Simulation Analysis of Organic–Inorganic Interface Failure of Scallop under Ultra-High Pressure
, Zhihui Sun 3, Ning Xia 4, Huajiang Zhang 4, Jing Wang 2 and Xiang Zhang 5
Round 1
Reviewer 1 Report
Coatings
Manuscript ID: coatings-1748740
Title: Analysis of the mechanical properties for organic-inorganic material interface failure of scallops under the ultra-high pressure
Authors: Xue Gong, Jiang Chang, Yinglei Zhang, ZhiHui Sun, Ning Xia, Huajiang Zhang, Jing Wang, Xiang Zhang
In this paper, the authors have analyzed stress distribution at the interface of the shell and muscles of a scallop. The geometry was idealized for analysis and using many assumptions, the change in stress distribution due to the change in geometry of the shell and other features have been studied using finite element analysis. The reviewer has the following comments.
Following are the comments.
1. The title is not appropriate. There is no data regarding mechanical property of the shell or its muscle, which is presented in this paper.
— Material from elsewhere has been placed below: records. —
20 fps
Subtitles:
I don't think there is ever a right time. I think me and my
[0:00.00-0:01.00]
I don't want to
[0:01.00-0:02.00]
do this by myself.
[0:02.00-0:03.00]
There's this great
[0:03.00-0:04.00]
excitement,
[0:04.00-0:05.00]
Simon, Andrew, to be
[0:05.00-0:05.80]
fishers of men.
The focus is rather stress analysis and hence, the title should be modified accordingly.
2. The abstract does not reflect the content of the paper. The abstract should be shortened and it should be modified by correctly specifying the objectives and outcomes of this research.
3. No mathematical expression or equations should be written in the abstract. Remove mathematical expressions from line 17 and 18.
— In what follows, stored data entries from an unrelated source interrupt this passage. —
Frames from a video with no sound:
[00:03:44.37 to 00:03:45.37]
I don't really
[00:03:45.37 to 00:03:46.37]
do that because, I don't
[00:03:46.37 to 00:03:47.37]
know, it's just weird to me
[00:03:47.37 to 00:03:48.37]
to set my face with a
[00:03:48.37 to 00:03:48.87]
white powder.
4. End of Section-1, line 71 and 72. The authors write:
“The study of the interface failure mechanism of scallop muscle and shell can effectively explain the shelled mechanism of scallop under ultra-high pressure”.
Though ‘failure mechanism’ is written in title, abstract and at many places, no failure criteria is presented in the paper. Are the authors using any stress-based or fracture mechanics based failure criteria? Please elaborate and write the details in the ‘Introduction’ section.
5. Equations (1) to (11) and (13) are known to all the readers and these are available in any standard textbook. Hence, these equations should be removed. Only the governing differential equation (i.e., 2), boundary conditions and final solution should be written. In fact, the whole section (2) should be one paragraph only as it is very standard.
6. Table-1: How are the Young’s modulus and Poisson’s ratio evaluated? How are the experiments conducted on shell and muscle? What kind of specimen are used in the experiment and what is the rate of loading? These are important and the authors should explain these details along with presentation of relevant data on force-displacement and stress-strain curves.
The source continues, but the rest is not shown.